Yes. SpaceXAI says Grok 4.5 is the default in Grok Build, available in Cursor on all plans, and accessible through the SpaceXAI console. The model is not yet available in the EU; SpaceXAI expects EU availability in mid-July.
What can Grok 4.5 do that rivals can’t?
It targets long-running engineering tasks and also legal and financial workloads, according to TNW citing Bloomberg’s coverage of the launch. The launch page shows example one-prompt apps, complex Excel models, PowerPoint diagrams, and notes for future reference.
How does Grok 4.5 compare to GPT-5.6 and Claude Opus 4.8 on benchmarks?

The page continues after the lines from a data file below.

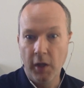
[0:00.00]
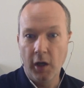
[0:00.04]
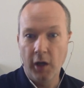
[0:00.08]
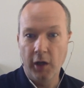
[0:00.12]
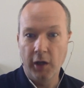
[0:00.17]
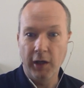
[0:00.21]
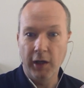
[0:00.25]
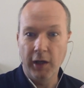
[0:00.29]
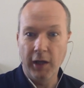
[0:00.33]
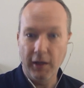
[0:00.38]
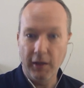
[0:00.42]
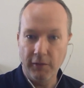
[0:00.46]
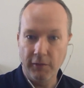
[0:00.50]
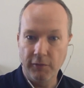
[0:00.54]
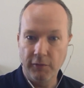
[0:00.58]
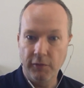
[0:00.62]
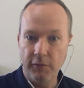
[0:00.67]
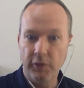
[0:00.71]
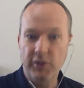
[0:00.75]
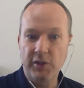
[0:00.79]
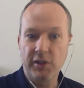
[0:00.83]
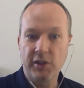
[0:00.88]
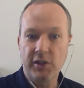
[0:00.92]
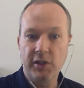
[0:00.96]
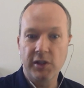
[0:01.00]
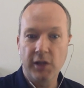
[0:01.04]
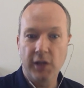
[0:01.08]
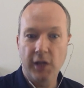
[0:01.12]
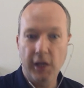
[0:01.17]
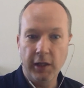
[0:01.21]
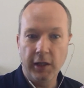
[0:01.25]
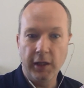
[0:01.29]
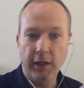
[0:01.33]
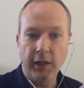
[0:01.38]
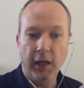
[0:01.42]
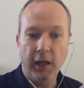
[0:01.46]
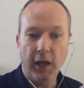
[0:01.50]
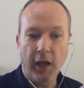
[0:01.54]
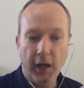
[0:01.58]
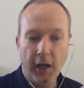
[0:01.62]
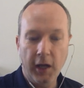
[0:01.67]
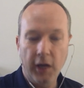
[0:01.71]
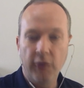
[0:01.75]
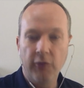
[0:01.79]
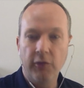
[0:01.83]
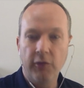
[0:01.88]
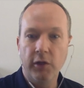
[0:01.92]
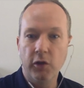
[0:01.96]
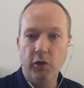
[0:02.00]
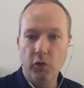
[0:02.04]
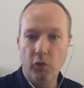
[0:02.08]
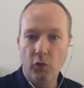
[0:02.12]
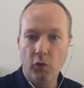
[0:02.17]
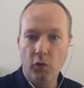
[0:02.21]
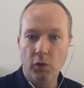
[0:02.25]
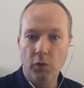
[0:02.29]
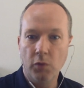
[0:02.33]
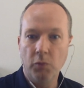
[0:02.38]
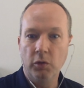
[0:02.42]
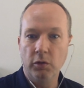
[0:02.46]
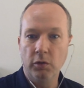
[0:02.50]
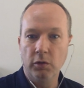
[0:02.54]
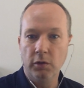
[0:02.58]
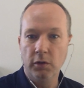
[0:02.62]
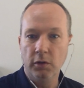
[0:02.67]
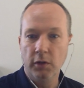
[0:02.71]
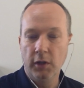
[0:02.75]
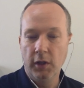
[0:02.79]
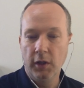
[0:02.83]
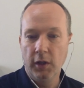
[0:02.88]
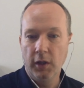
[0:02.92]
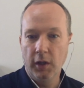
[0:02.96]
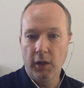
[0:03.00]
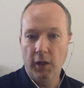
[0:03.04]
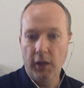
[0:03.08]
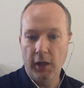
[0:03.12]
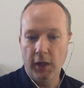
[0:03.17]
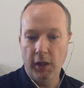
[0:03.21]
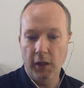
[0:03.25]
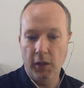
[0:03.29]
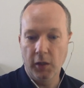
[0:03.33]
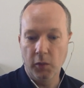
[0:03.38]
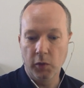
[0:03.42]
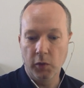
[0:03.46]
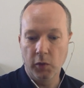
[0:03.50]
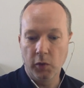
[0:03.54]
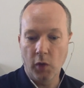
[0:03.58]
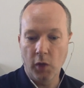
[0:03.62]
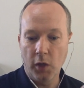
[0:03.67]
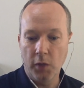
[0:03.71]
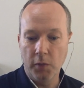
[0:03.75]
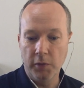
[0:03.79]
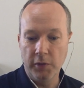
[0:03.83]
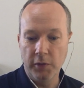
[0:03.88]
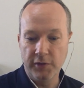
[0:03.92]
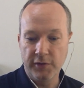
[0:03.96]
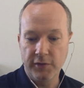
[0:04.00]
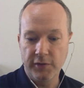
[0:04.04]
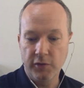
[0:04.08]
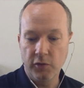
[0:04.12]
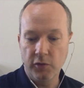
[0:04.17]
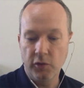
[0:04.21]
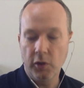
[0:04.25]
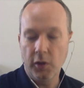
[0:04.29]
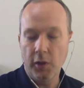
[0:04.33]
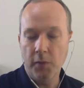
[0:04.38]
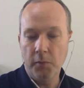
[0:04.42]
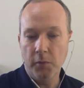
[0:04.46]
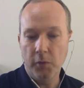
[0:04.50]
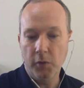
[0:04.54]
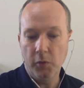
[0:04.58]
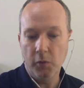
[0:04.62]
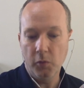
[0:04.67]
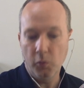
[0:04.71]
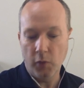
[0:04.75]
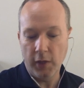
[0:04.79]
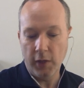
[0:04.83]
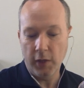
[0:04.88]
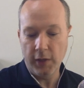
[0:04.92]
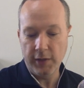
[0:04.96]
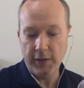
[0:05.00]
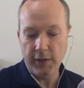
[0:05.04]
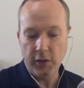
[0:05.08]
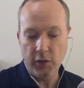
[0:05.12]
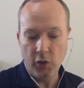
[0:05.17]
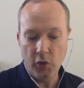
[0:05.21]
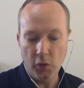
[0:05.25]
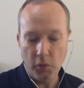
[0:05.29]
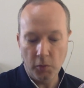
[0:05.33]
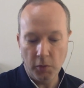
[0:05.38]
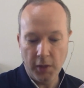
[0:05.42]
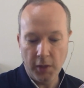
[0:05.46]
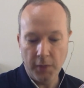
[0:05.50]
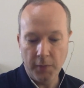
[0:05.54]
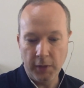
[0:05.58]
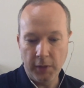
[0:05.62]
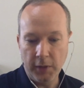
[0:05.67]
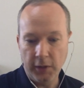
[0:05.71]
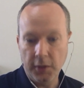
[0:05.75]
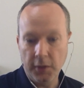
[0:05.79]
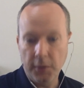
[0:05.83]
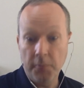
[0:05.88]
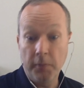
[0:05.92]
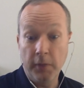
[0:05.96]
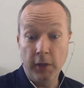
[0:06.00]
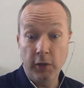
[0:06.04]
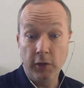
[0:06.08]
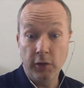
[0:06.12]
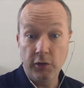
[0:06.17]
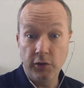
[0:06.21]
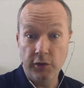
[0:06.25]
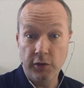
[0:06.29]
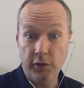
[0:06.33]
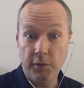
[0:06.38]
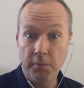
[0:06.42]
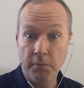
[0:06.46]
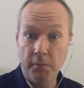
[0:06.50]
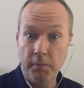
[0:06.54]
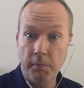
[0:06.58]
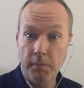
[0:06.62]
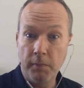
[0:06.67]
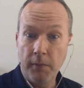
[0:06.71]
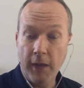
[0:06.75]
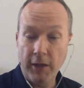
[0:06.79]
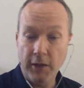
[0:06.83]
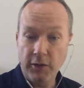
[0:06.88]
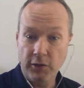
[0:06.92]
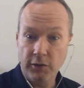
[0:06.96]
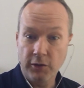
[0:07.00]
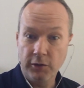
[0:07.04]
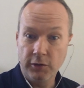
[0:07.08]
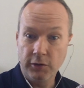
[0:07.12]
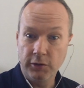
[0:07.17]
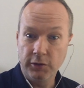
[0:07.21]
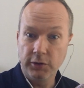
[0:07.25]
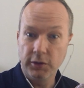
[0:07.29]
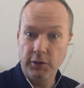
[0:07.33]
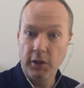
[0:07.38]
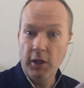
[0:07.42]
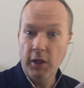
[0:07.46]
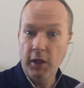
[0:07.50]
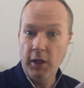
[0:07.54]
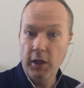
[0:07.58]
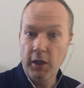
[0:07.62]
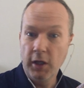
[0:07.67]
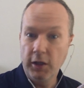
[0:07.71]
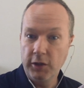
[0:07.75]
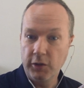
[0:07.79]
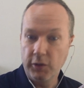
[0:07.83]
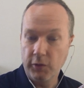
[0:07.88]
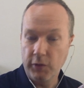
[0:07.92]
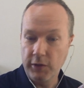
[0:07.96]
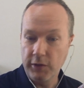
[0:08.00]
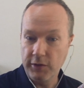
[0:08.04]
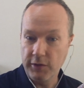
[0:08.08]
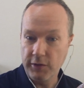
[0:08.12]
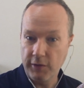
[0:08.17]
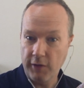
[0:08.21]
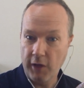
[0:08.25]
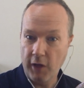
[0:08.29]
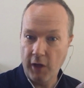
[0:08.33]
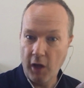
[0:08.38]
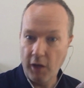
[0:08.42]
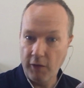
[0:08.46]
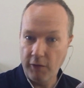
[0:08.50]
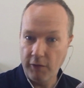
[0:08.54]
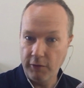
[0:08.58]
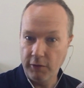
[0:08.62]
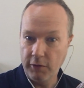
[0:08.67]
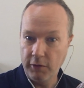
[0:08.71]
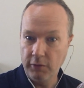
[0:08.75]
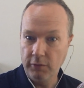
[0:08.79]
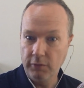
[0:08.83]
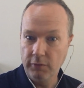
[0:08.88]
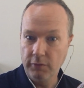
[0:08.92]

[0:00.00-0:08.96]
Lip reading: going to have slightly higher than normal requirements. When I say normal, I mean compared to the bachelor's degrees that they offer. If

Grok 4.5 outperforms Opus 4.8 on DeepSWE 1.0 (62.0% vs 55.75% pass@1) and on SWE Marathon resolution rate (29.0% vs 26.0%). It trails OpenAI’s GPT-5.5 xhigh and Fable max on the same benchmarks. SpaceXAI states plainly that the model does not yet match the largest, latest models from OpenAI and Anthropic on raw performance.
Is the SpaceX-Cursor acquisition closed?
No. CNBC reported the formal agreement on June 16, 2026, and SpaceX expects the $60 billion all-stock acquisition of Cursor parent Anysphere to close during the third quarter of 2026, subject to regulatory approvals.